When a post starts it all

On January 29th, 2018 I posted the below to my Facebook for the world to see.  Turns out, it would change our lives.

Sara and I had connected on Facebook prior and I had already asked her out.  She told me to fuck off.  But later on, after this post caught her eye, she melted.

 

Here is that post:

Relationship Status: dot dot dot…

Modern dating is fucking difficult and yet seemingly simple at the same time.

We can “meet” a few hundred people through endless swiping on the internet. Or we meet out and we trade info, or find each other on social. Sometimes we get setup. Options are never ending, like picking out a house – two story, gray, farmhouse, cul-de-sac, big yard. Still the vast majority of those connections and their conversations go unread, or unfulfilled, or never followed up on. It’s all a lot of challenge and chatter. And it’s ruining love.

We don’t make space for another, we aren’t ready, we swipe right on 15 others and leave people out. It’s like we are interviewing one another. And this communication sucks. Like playing tennis in super slow motion.

We seemingly get to have this one strike policy with people knowing there are still 2.99 million other options. Because “he likes dogs but not rabbits”, she “listens to country but hates Floyd”, they live 35 minutes away, their hair is too dark and they wear plaid — and other stupidity that will have ZERO bearing on a successful relationship.

Then we find someone who appreciates all animals, loves Pink Floyd AND Chris Stapleton, great fashion sense AND lives across town, holy shit jackpot.

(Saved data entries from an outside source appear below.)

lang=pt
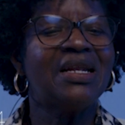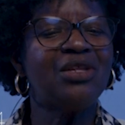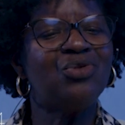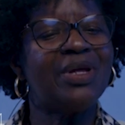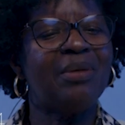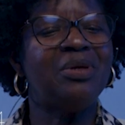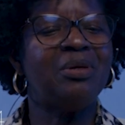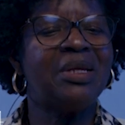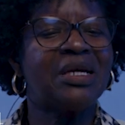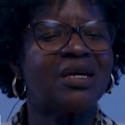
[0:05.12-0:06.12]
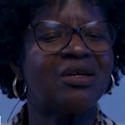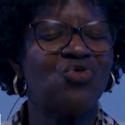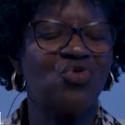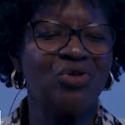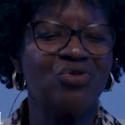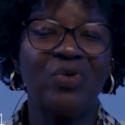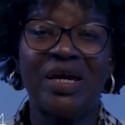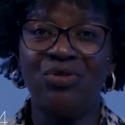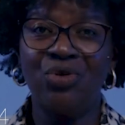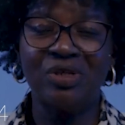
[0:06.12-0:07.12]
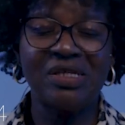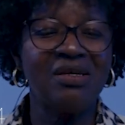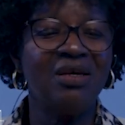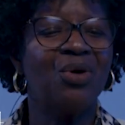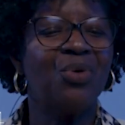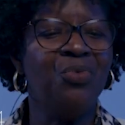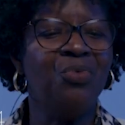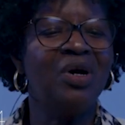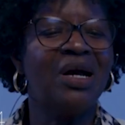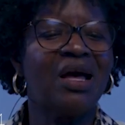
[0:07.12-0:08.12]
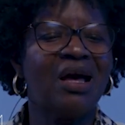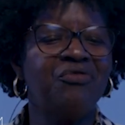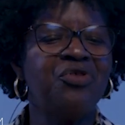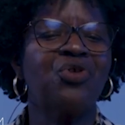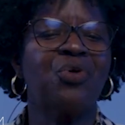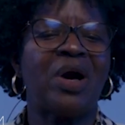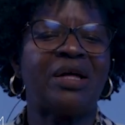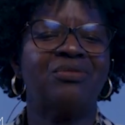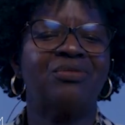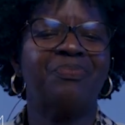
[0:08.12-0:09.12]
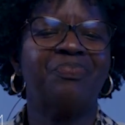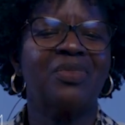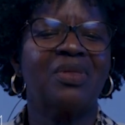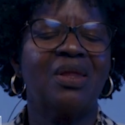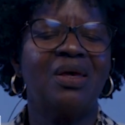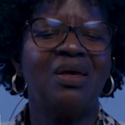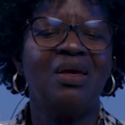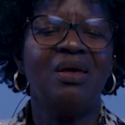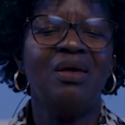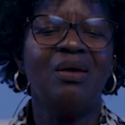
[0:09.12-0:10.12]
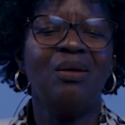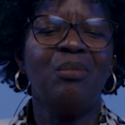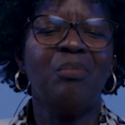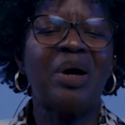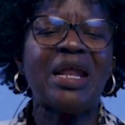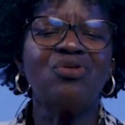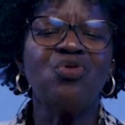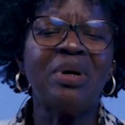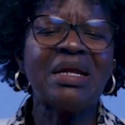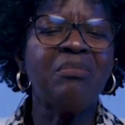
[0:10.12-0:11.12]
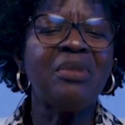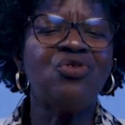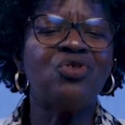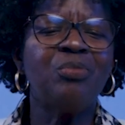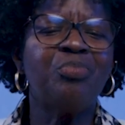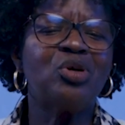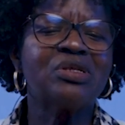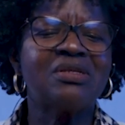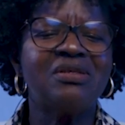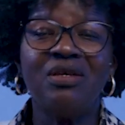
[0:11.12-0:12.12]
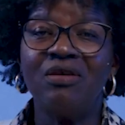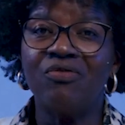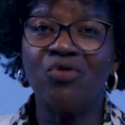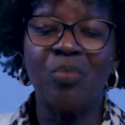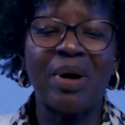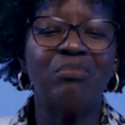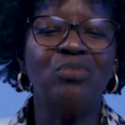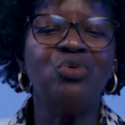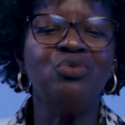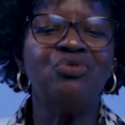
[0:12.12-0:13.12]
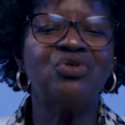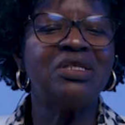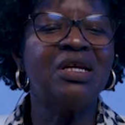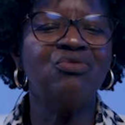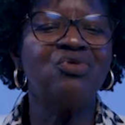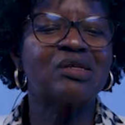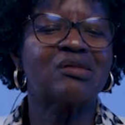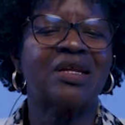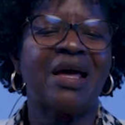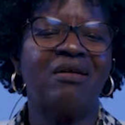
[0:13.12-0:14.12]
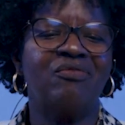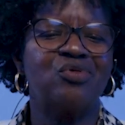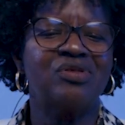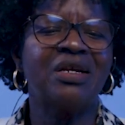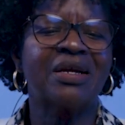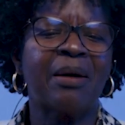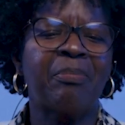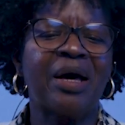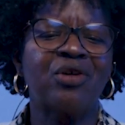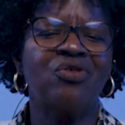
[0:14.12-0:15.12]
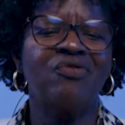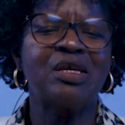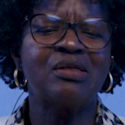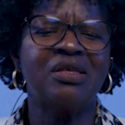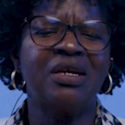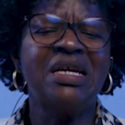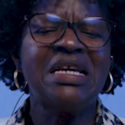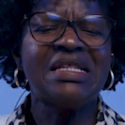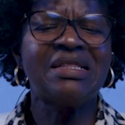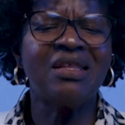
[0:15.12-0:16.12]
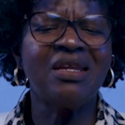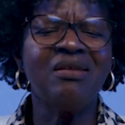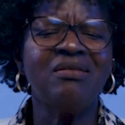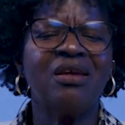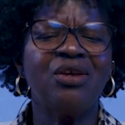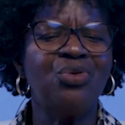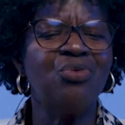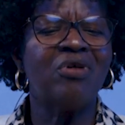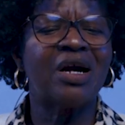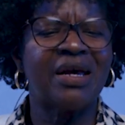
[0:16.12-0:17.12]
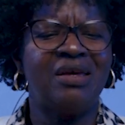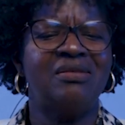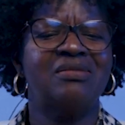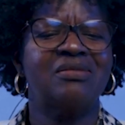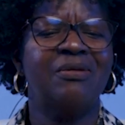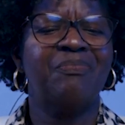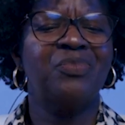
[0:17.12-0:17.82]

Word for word: Leitura bíblica, Josué 12, 1 a 24. Parece humanamente impossível uma multidão de escravos ser capaz de vencer 31 reis,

And we jump in, spend every minute texting, every day together, go on vacation with each other, go ahead and move in together — AND THEN later realize “what the hell was I thinking?”. This person is an asshole or is so arrogant or hates everything or hasn’t got their shit together or they don’t even like their own mother. What the hell?

Then we do the back and forth relationship – I love you I hate you.

Sometimes we find:
People can be incompatible.
Some still need time to grow.
Some need to work on themselves.

Please realize it and MOVE ON. NEVER settle for a revolving door. Have patience but don’t be a pushover.

So have real PATIENCE when it comes to relationships. A solar eclipse doesn’t happen every month. Know what your looking for, date a little, go out together more than twice, learn a little more about yourself and about them, try new things together, give each other space, get really close, be really fucking honest, screw up and makeup, then after ALL that think about changing your Facebook status (or just don’t, for fucks sake). Just be.

Date with a PURPOSE, not just for what you want. Put in some fucking effort. Be committed. Be flexible. Be patient. Have RESPECT for one another. TRUST. Be transparent. Learn to communicate. And it’s “fuck yes” or it’s a no. Period.

I’ve wanted nothing more than to find an AMAZING woman, a fucking awesome PARTNER where we both develop on our own and together, we chase one another, we MAGNIFY each other, we respect and trust indefinitely, we BRING FORTH the BEST.

To find my whoever, wherever she may be:
Please be available. Please be healthy. Please be honest. And please, please be READY.